Weather-normalized Electric Sales Growth (Decline) — Year-To-Date (Excluding Leap Day)

  • NSP-Minnesota’s residential sales decreased as a result of lower use per customer, partially offset by customer additions. Commercial and industrial (C&I) sales declined primarily as a result of lower use by customers in the manufacturing and service industries.
  • PSCo’s residential growth reflects an increased number of customers. The C&I decline was mainly due to lower sales to certain large customers in the manufacturing, mining, oil and gas industries. The decline was partially offset by an increase in the number of small C&I customers.
  • SPS’ residential sales decline was primarily the result of lower use per customer, partially offset by an increased number of customers. The increase in C&I sales was driven by energy sector expansion in the Southeastern New Mexico, Permian Basin area as well as greater use by agricultural customers.
  • NSP-Wisconsin’s residential sales decrease was primarily attributable to lower use per customer, partially offset by customer additions. The C&I decline was largely due to reduced sales to small customers. The overall decrease was partially offset by an increase in the number of C&I customers as well as greater use in the large C&I class for the oil and gas industries.

Weather-normalized Natural Gas Sales Decline — Year-To-Date (Excluding Leap Day)

  • Across natural gas service territories, lower natural gas sales reflect a decline in customer use, partially offset by a slight increase in the number of customers.

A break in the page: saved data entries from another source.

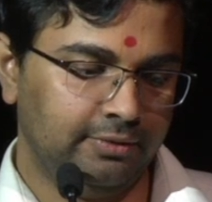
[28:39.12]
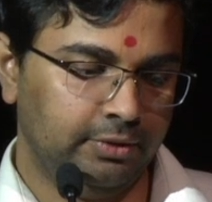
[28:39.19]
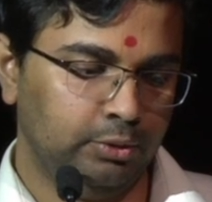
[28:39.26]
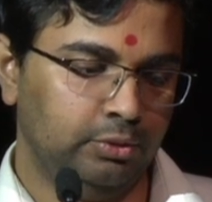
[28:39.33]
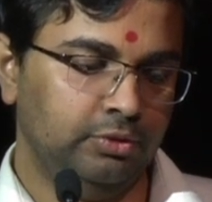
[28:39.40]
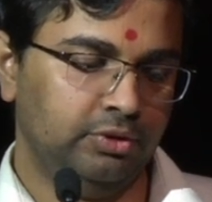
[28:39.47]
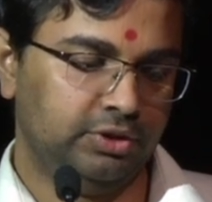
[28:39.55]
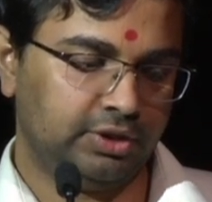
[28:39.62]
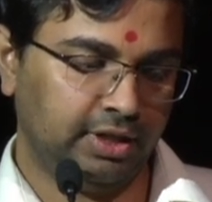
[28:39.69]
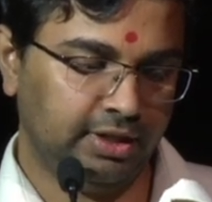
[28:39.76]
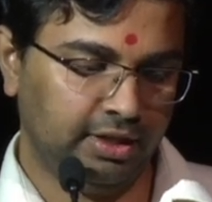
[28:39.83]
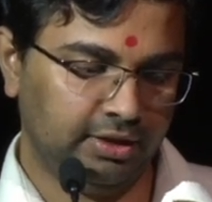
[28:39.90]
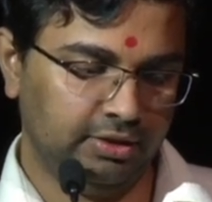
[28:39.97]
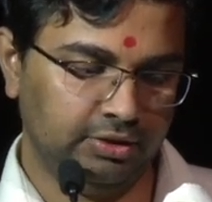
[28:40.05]
view,
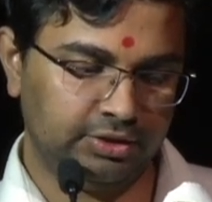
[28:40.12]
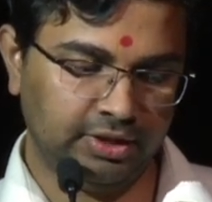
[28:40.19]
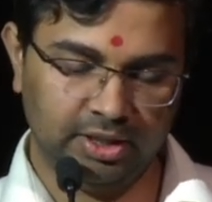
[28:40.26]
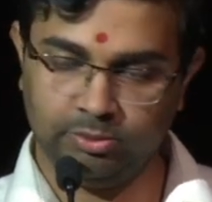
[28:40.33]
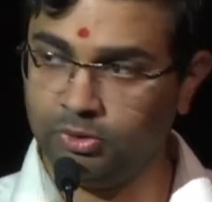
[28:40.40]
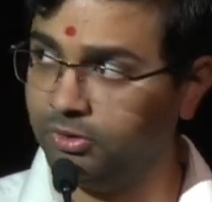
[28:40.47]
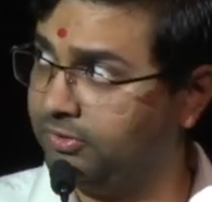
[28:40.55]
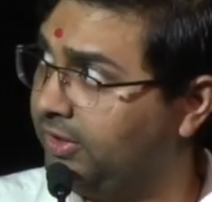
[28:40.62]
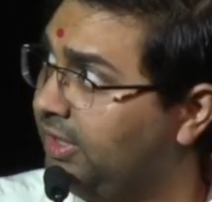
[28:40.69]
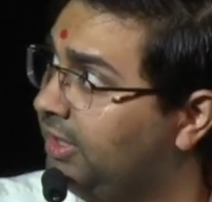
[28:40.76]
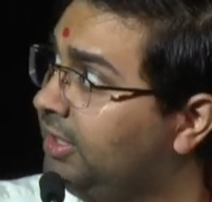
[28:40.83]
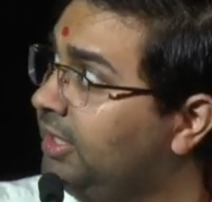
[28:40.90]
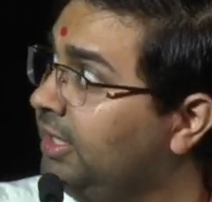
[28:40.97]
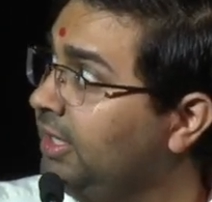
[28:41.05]
side angle, side
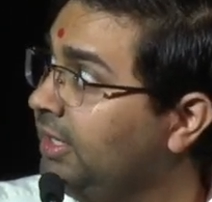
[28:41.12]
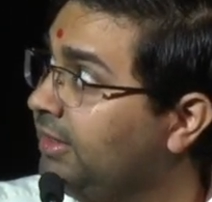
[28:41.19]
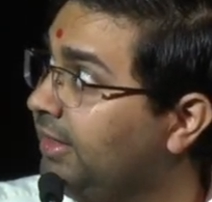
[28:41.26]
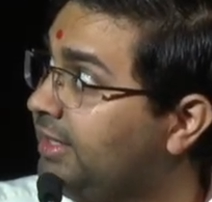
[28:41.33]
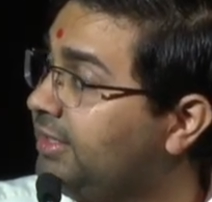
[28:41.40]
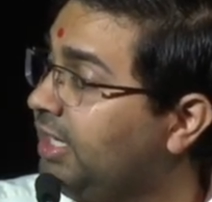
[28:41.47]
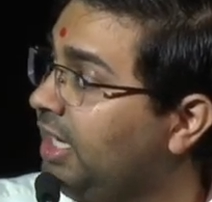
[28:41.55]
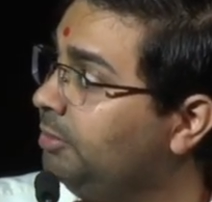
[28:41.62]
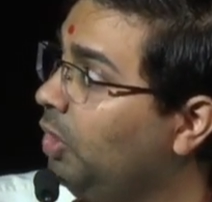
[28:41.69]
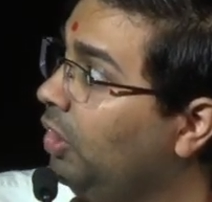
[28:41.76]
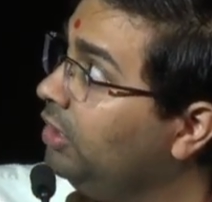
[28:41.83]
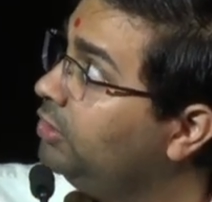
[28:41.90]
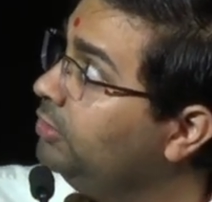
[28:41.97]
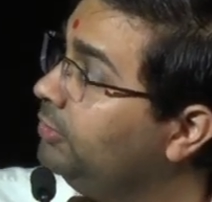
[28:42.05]
profile, nighttime,
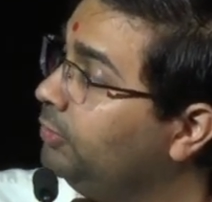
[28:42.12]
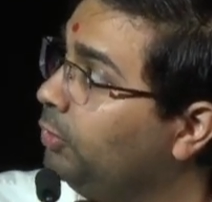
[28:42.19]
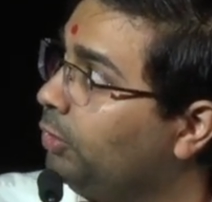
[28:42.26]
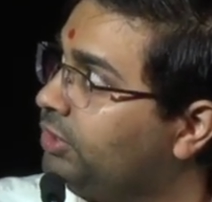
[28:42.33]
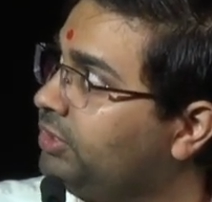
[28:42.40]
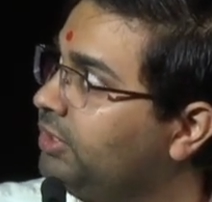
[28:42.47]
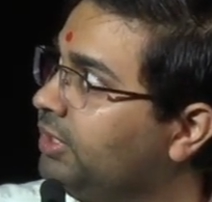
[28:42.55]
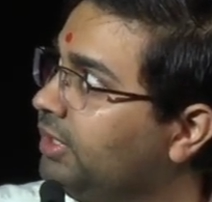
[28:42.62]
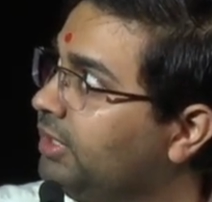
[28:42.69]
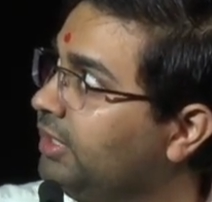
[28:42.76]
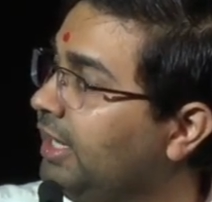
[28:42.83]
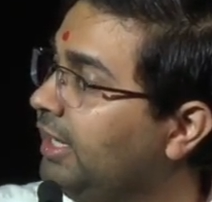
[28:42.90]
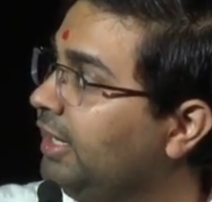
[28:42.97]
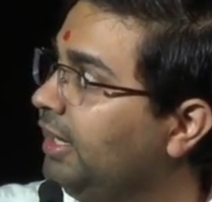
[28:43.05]
all to force the
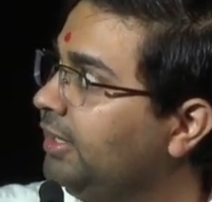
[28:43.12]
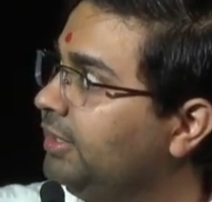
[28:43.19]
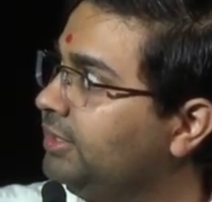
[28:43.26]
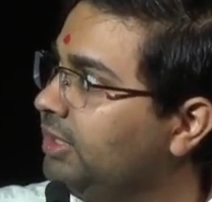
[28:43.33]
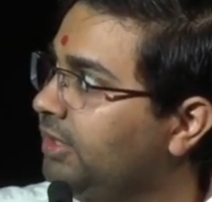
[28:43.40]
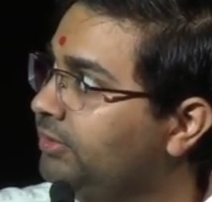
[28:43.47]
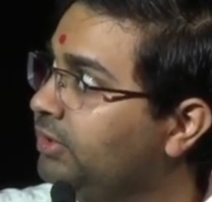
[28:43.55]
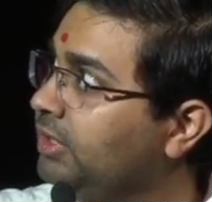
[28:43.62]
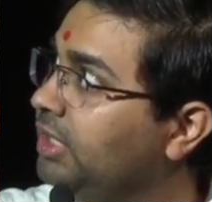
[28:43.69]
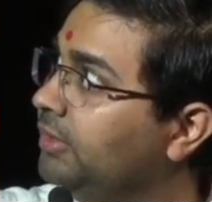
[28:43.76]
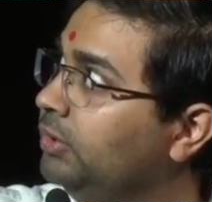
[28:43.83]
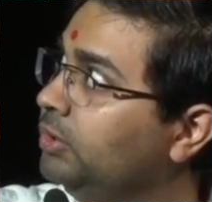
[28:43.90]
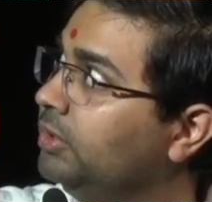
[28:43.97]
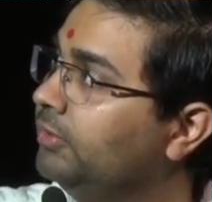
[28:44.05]
AI itself to give you a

Electric Margin — Electric revenues and fuel and purchased power expenses are largely impacted by the fluctuation in the price of natural gas, coal and uranium used in the generation of electricity, but as a result of the design of fuel recovery mechanisms to recover current expenses, these price fluctuations have minimal impact on electric margin. The following table details the electric revenues and margin:

     
Three Months Ended Dec. 31 Twelve Months Ended Dec. 31
(Millions of Dollars) 2016   2015 2016   2015
Electric revenues $ 2,291 $ 2,170 $ 9,500 $ 9,276
Electric fuel and purchased power (963 ) (893 ) (3,718 ) (3,763 )
Electric margin $ 1,328   $ 1,277   $ 5,782   $ 5,513  
 

The following table summarizes the components of the changes in electric margin:

     
Three Months Twelve Months
Ended Dec. 31 Ended Dec. 31
(Millions of Dollars) 2016 vs. 2015 2016 vs. 2015
Retail rate increases (a) $ 57 $ 190
Non-fuel riders 12 28
Estimated impact of weather, excluding decoupling in Minnesota 19
Transmission revenue, net of costs 2 14
Retail sales (decline) growth, excluding weather impact (6 ) 9
PSCo earnings test refunds 7 6
Conservation incentive (5 ) 3
Firm wholesale (6 ) (12 )
Other, net (10 ) 12  
Total increase in electric margin $ 51   $ 269  
 
(a)     Increase is primarily due to interim rates in Minnesota (net of estimated provision for refund) and final rates in Wisconsin and New Mexico.
 

Natural Gas Margin — Total natural gas expense tends to vary with changing sales requirements and the cost of natural gas purchases. Due to the design of purchased natural gas cost recovery mechanisms for sales to retail customers, fluctuations in the cost of natural gas has minimal impact on natural gas margin. The following table details natural gas revenues and margin:

     
Three Months Ended Dec. 31 Twelve Months Ended Dec. 31
(Millions of Dollars) 2016   2015 2016   2015
Natural gas revenues $ 485 $ 456 $ 1,531 $ 1,672
Cost of natural gas sold and transported (263 ) (240 ) (733 ) (905 )
Natural gas margin $ 222   $ 216   $ 798   $ 767  
 

The following table summarizes the components of the changes in natural gas margin:

     
Three Months Twelve Months
Ended Dec. 31 Ended Dec. 31
(Millions of Dollars) 2016 vs. 2015 2016 vs. 2015
Retail rate increases (a) $ 5 $ 36

Conservation and demand side management (DSM) program revenues (offset by expenses)

2 8
Estimated impact of weather (5 )
Infrastructure and integrity riders, partially offset in O&M expenses (5 )
Other, net (1 ) (3 )
Total increase in natural gas margin $ 6   $ 31  
 

(a) Increase is primarily related to final natural gas rates in Colorado.

 

O&M Expenses — O&M expenses decreased $21.4 million, or 3.7 percent, for the fourth quarter of 2016 and $3.1 million, or 0.1 percent, for 2016 compared with the same periods in 2015. The fourth quarter decline was driven by lower employee benefit costs and deferral of certain expenses associated with the Texas 2016 electric rate case.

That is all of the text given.